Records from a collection
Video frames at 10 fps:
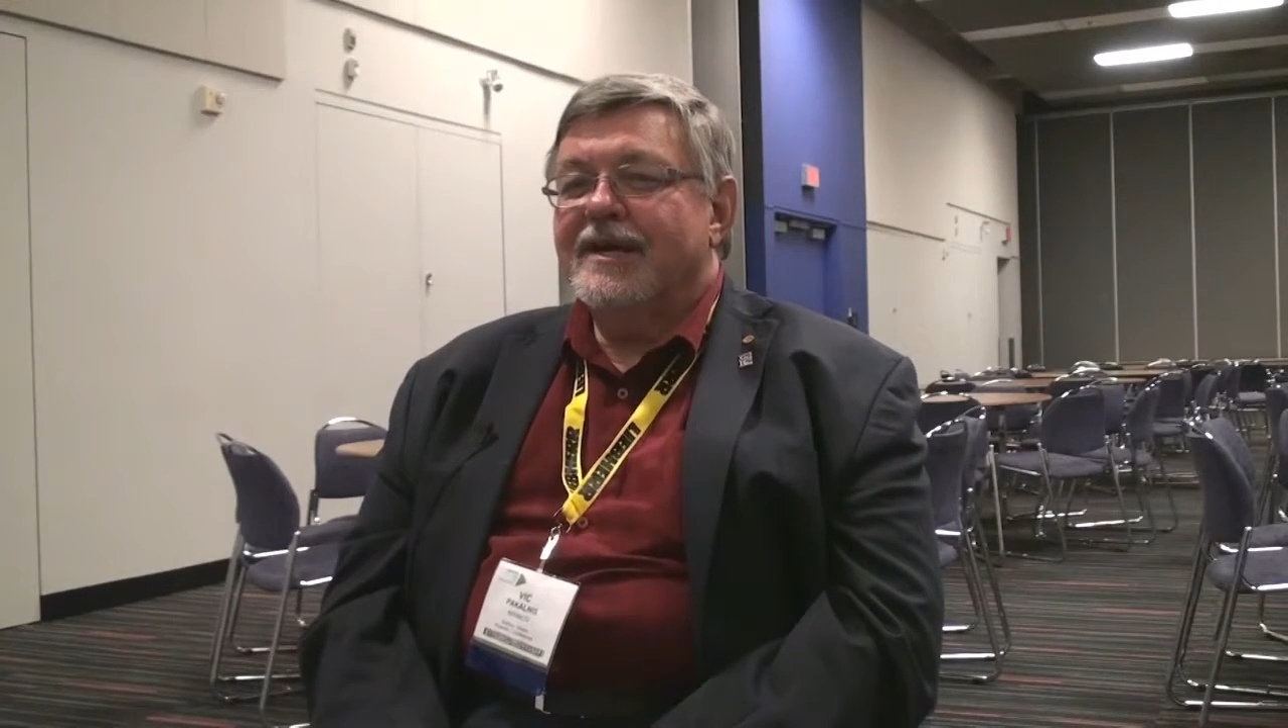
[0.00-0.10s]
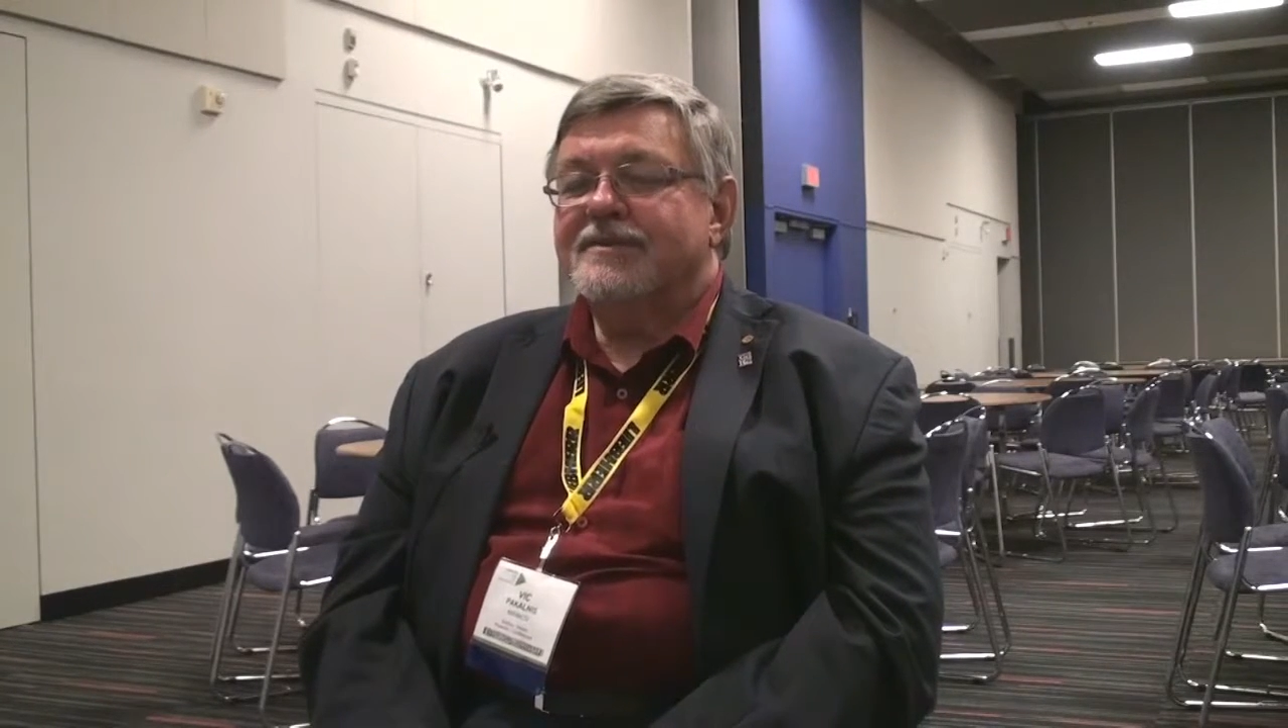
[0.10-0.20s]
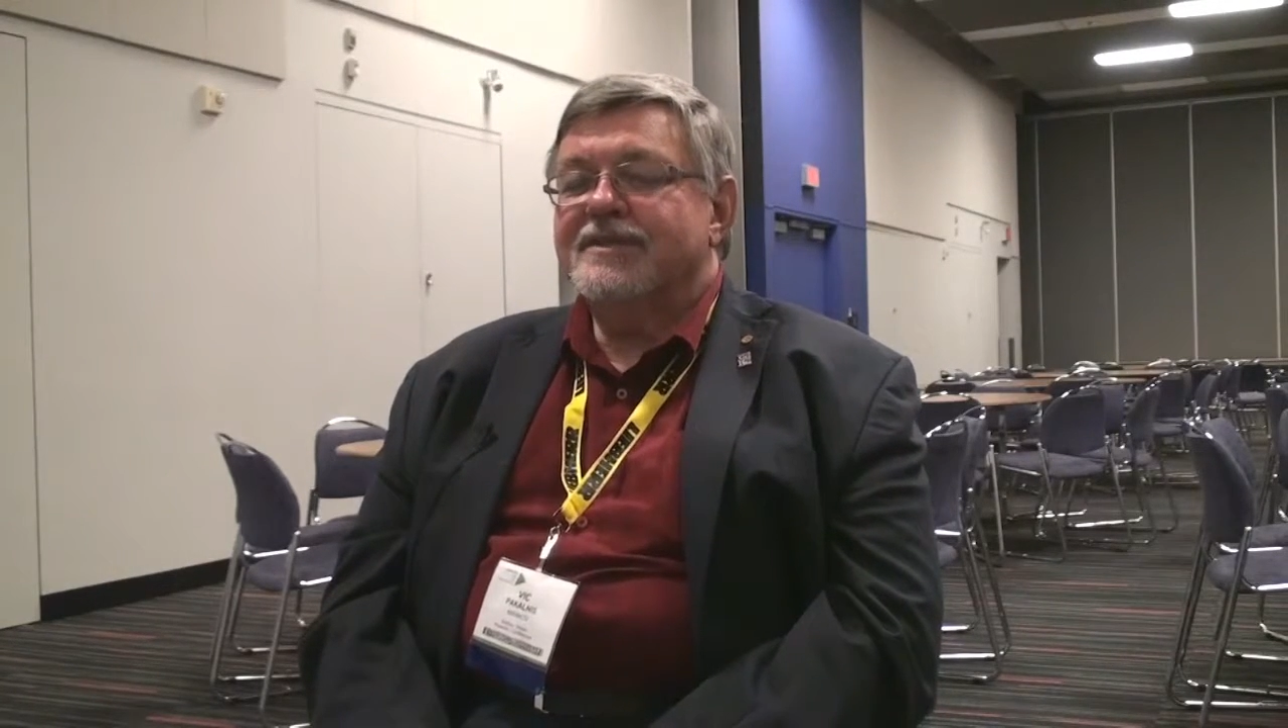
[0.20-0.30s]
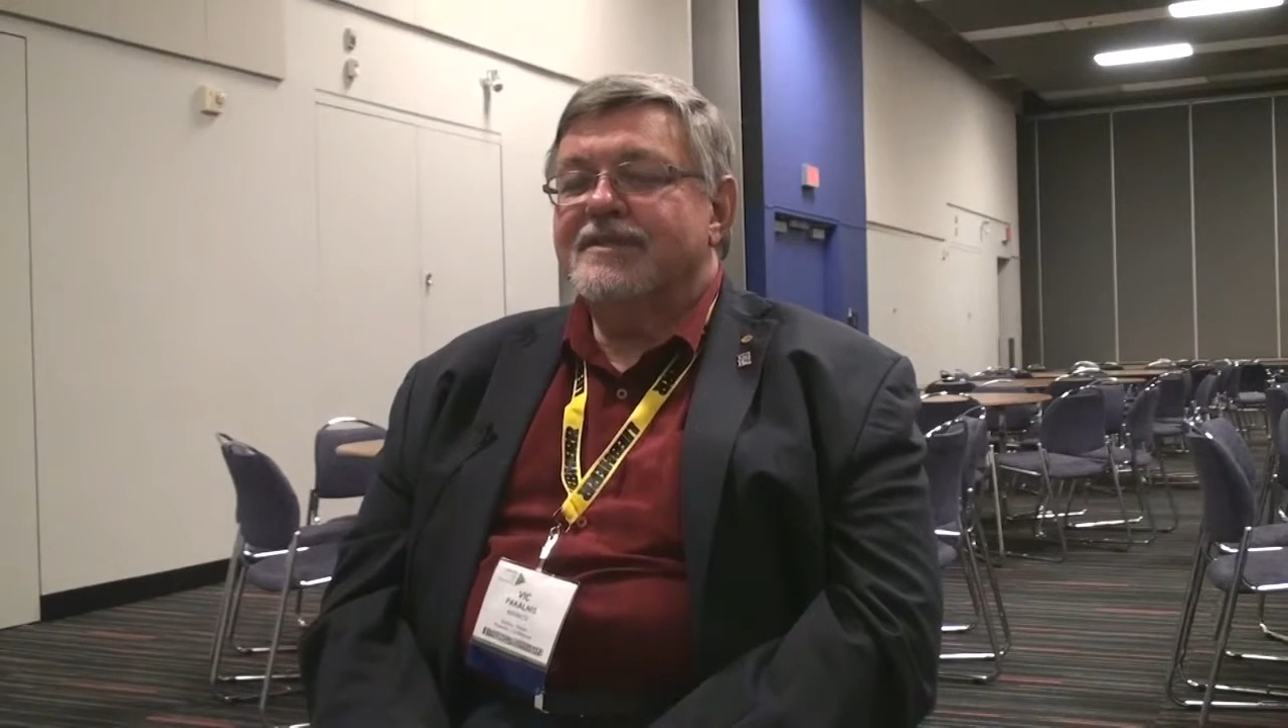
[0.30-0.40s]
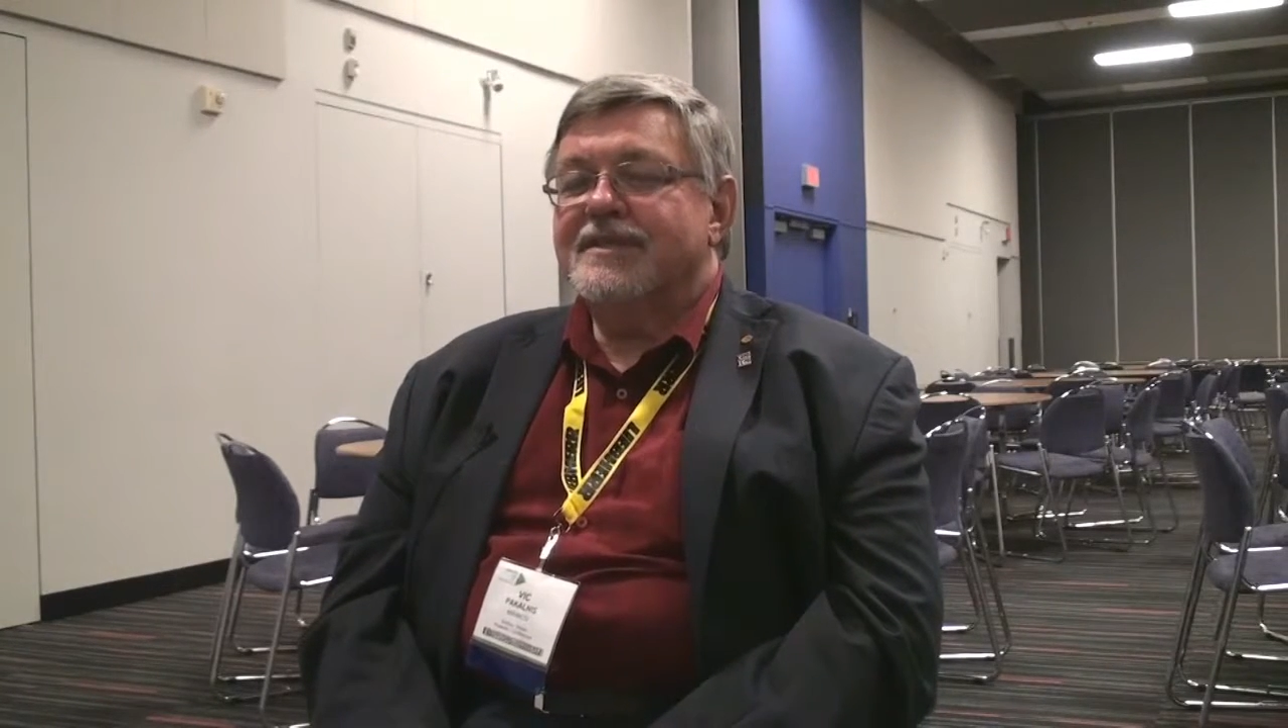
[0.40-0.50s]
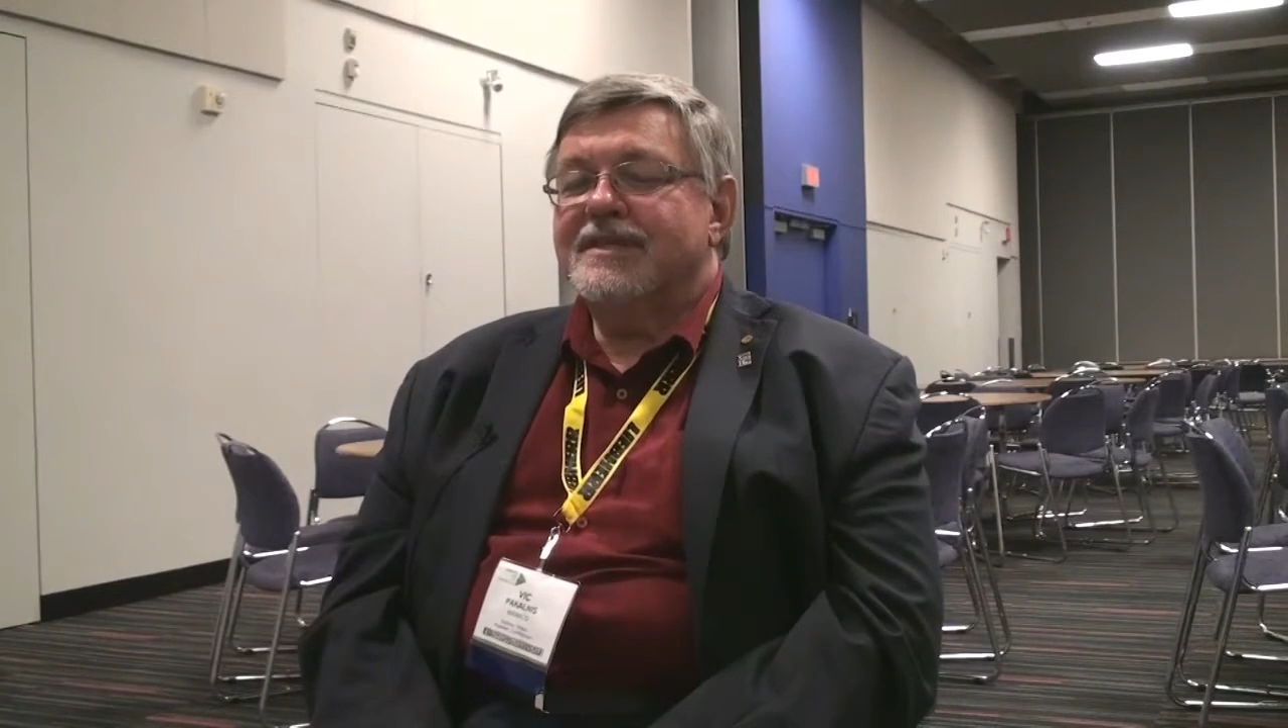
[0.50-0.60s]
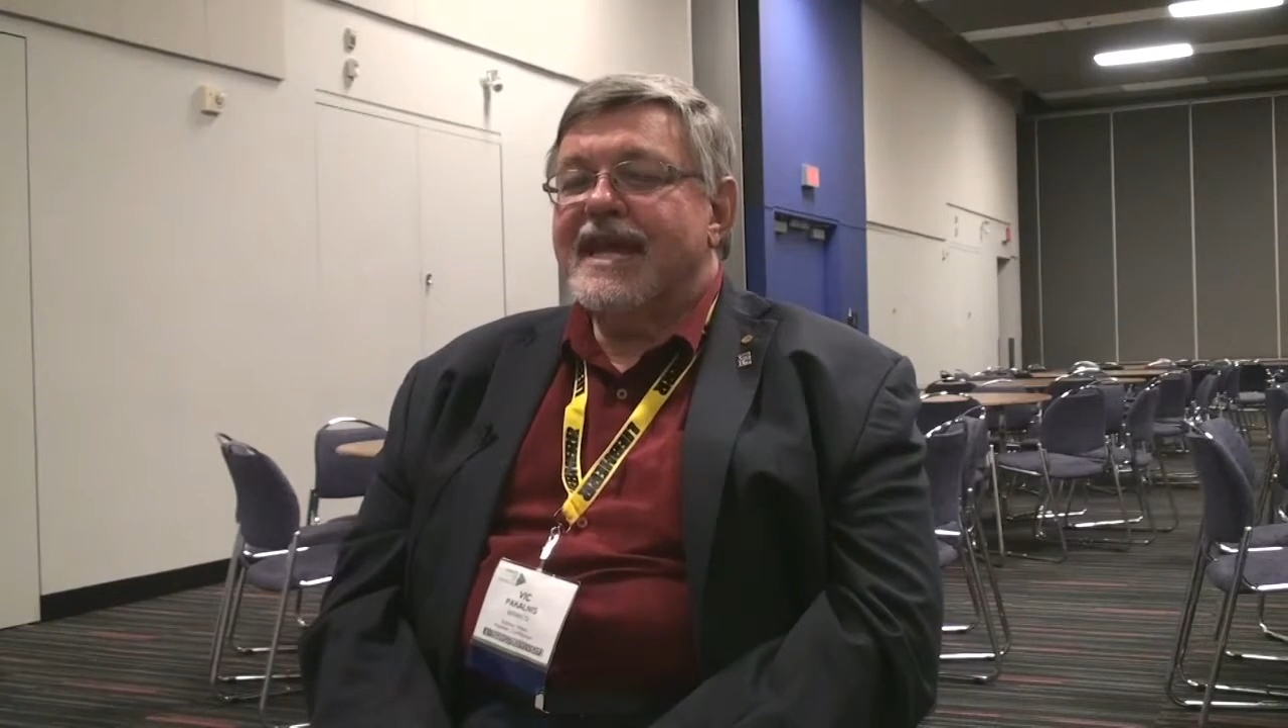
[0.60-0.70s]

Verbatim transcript: house that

• Exercise goal: Please provide a faithful transcription of all the data, pictures excluded.

• Written response:
Video frames at 10 fps:
[0.00-0.10s]
[0.10-0.20s]
[0.20-0.30s]
[0.30-0.40s]
[0.40-0.50s]
[0.50-0.60s]
[0.60-0.70s]

Verbatim transcript: house that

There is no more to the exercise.